We are allocating a 24kB stack on the nRF52480. The micro:bit uses nRF51822, which has much less RAM, and they are trying to get away with a much smaller stack.

kevinjwalters commented 4 years ago

The comments like

consumes up to 2K more on the stack when any deep interrupts fire.

started me pondering this but 24k sounds like a lot to chew through.

BTW, perhaps this is not a fair test but I ran this with 6 args on a CLUE with 5.3.1 and got RuntimeError: maximum recursion depth exceeded which is the sort of thing I was expecting. I doubled it up to 12 and got 50 prints per function and a trip to safe mode.

>>> def stack_test_longer_arg(a, b, c, d, e, f,  g, h, i, j, k, l):
...     print("A")
...     stack_test_longer_kwarg(a, b, c, d, e, f,  g, h, i, j, k, l)
...
...
...
>>> def stack_test_longer_kwarg(aa=None, bb=None, cc=None, dd=None, ee=None, ff=None,  gggggg=None, hhhhhh=None, iiiiii=None, jjjjjj=None, kkkkkk=None, llllll=None):
...     print("KW")
...     stack_test_longer_arg(aa, bb, cc, dd, ee, ff,  gggggg, hhhhhh, iiiiii, jjjjjj, kkkkkk, llllll)
...
...
...
>>> stack_test_longer_kwarg()
KW
A
KW
A
...etc...
kevinjwalters commented 4 years ago

2885 is another unexplained and unexpected MemoryError issue but very different in simplicity and it's reproducible every time.

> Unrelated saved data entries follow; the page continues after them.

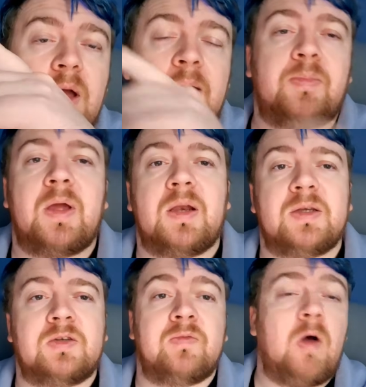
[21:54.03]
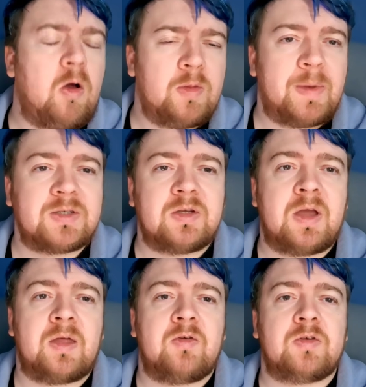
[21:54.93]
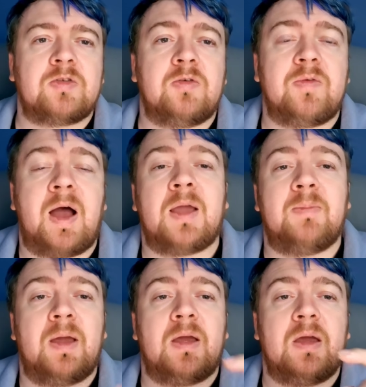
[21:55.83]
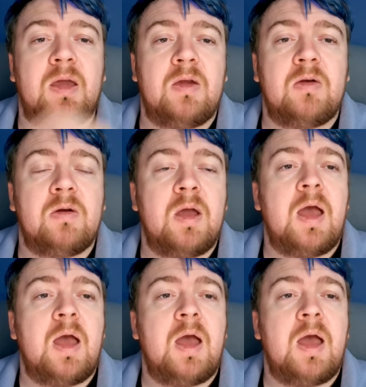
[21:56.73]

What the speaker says: a playlist of all the Magic Gathering stuff I make here,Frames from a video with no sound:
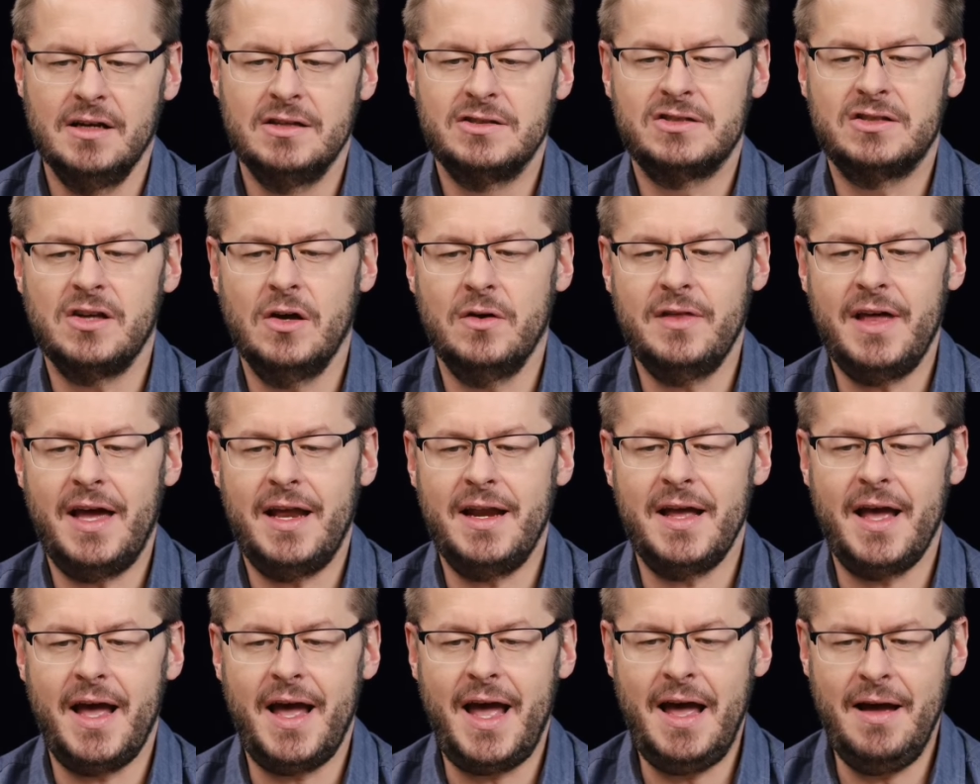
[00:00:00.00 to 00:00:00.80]
so
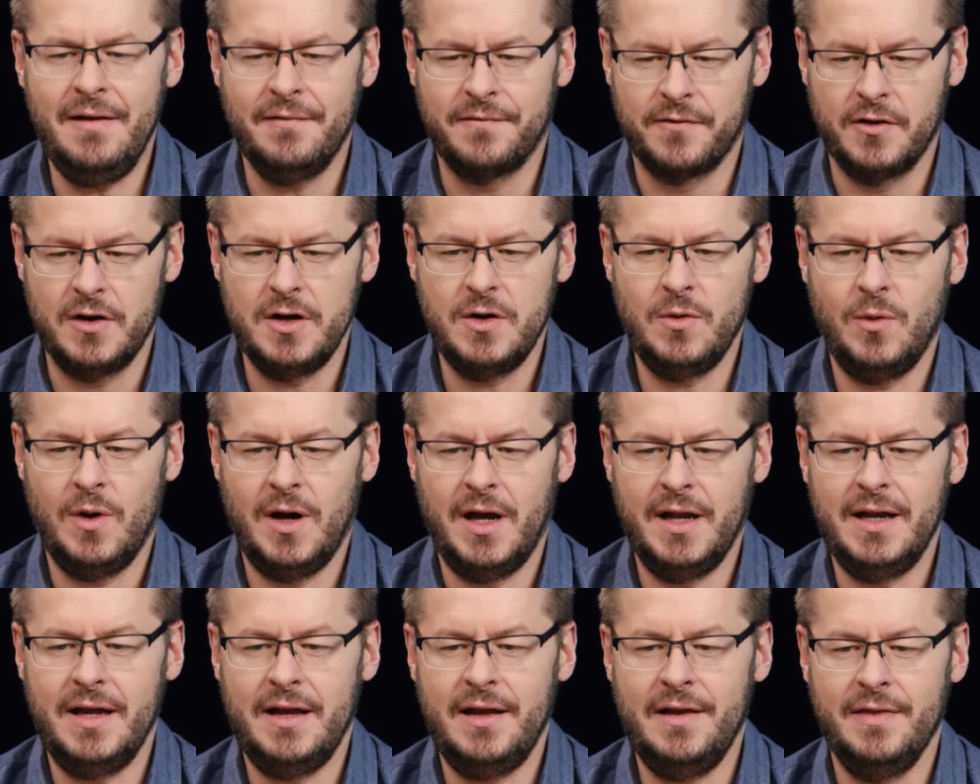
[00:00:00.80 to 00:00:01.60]
that
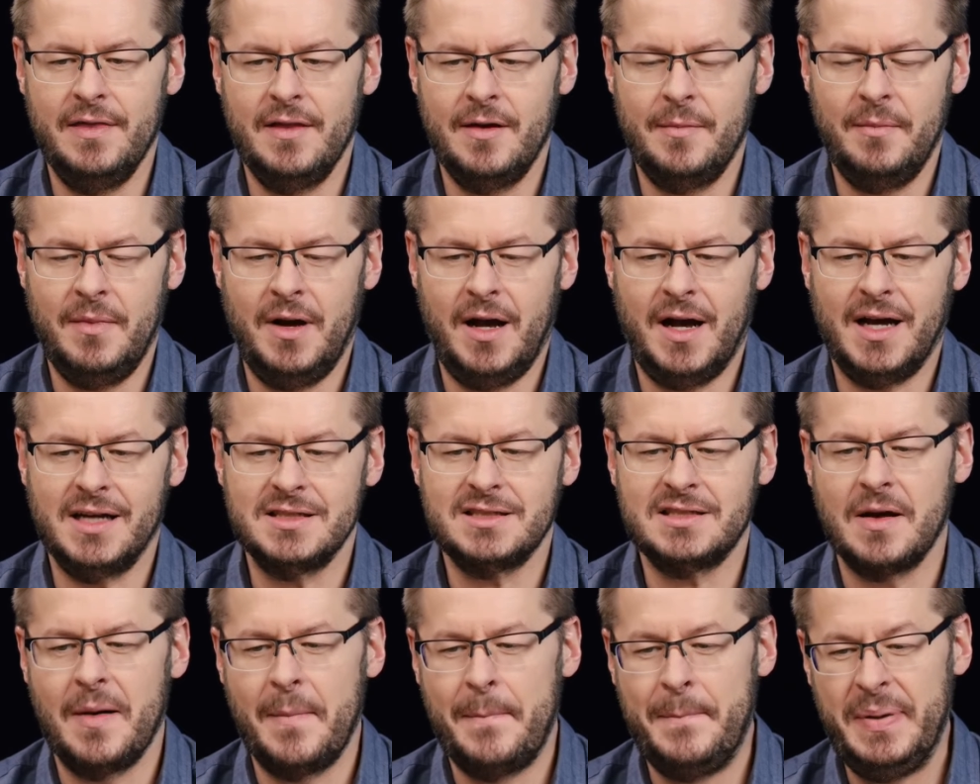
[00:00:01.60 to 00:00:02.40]
everyone in the
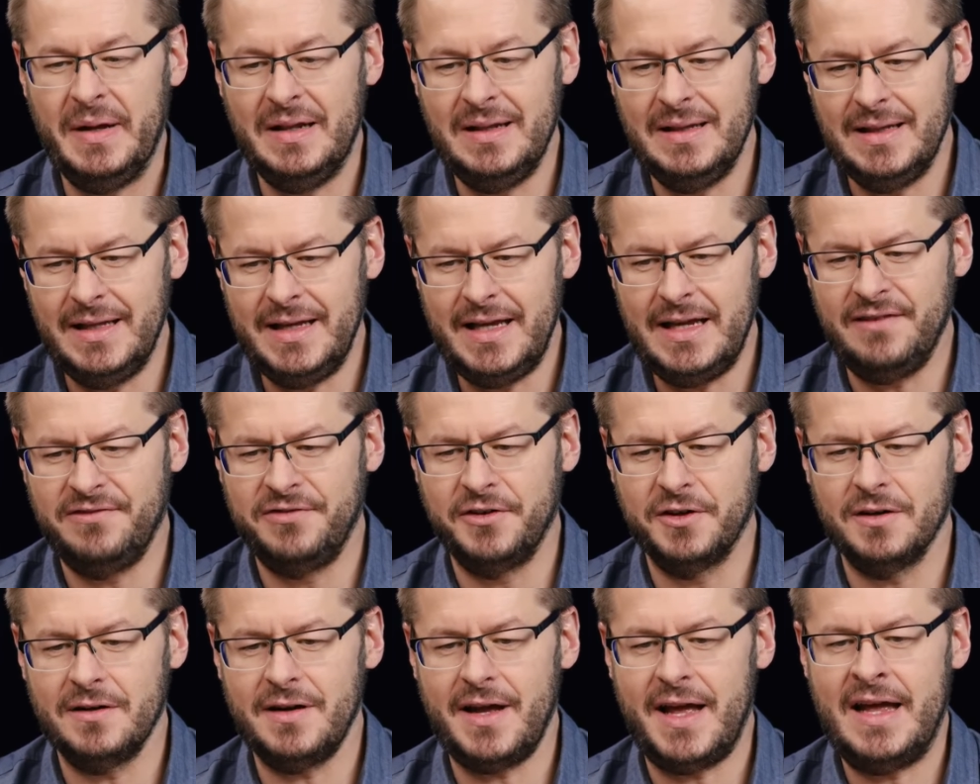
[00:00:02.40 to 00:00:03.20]
mosque,
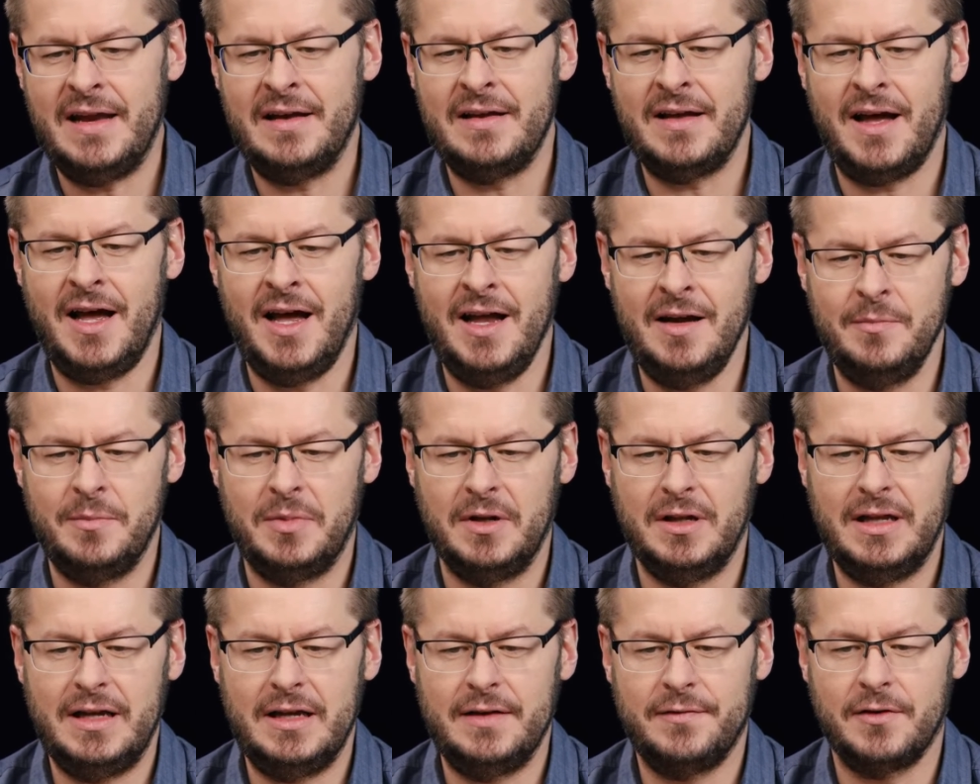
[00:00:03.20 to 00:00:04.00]
believer and
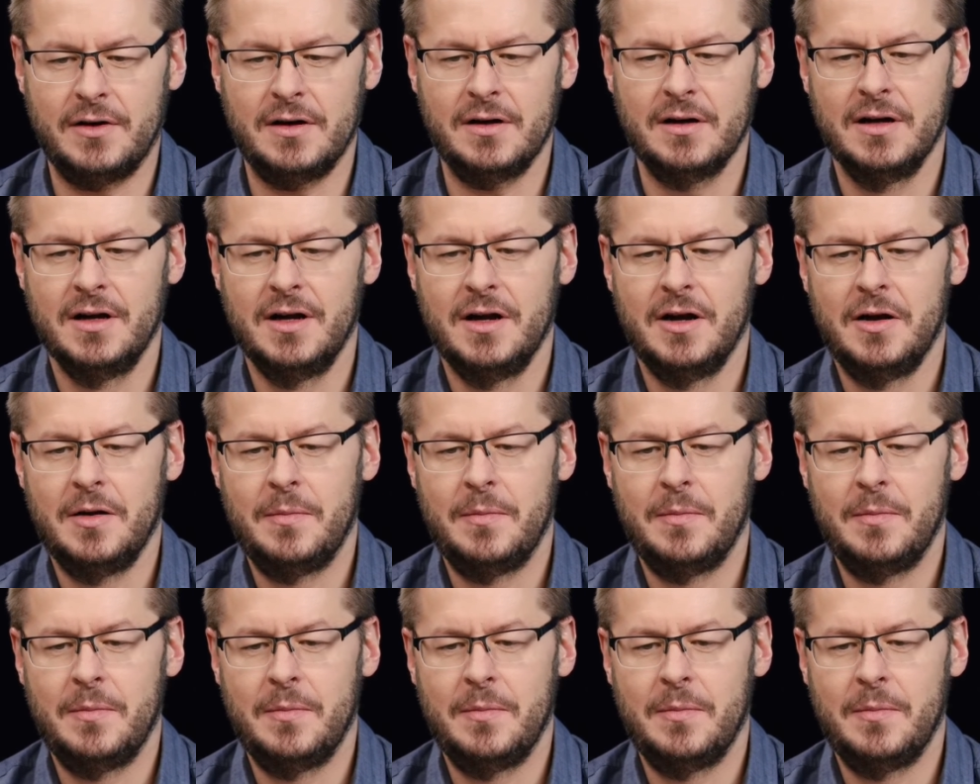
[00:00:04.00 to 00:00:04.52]
unbeliever,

kevinjwalters commented 4 years ago

Adafruit Forums: Pulse Oximeter Wireless Data Logger Example Getting Crazy Re (third page) shows some 3 byte and one 4 byte corruption to complete_name data which was noticed because the high bit set can cause UnicodeError exceptions from str() conversion on the bytes. Small chance the sending device is generating this, of course.

dhalbert commented 10 months ago

Closing this since many versions have passed, and nRF BLE has been working. A new issue can be opened if necessary.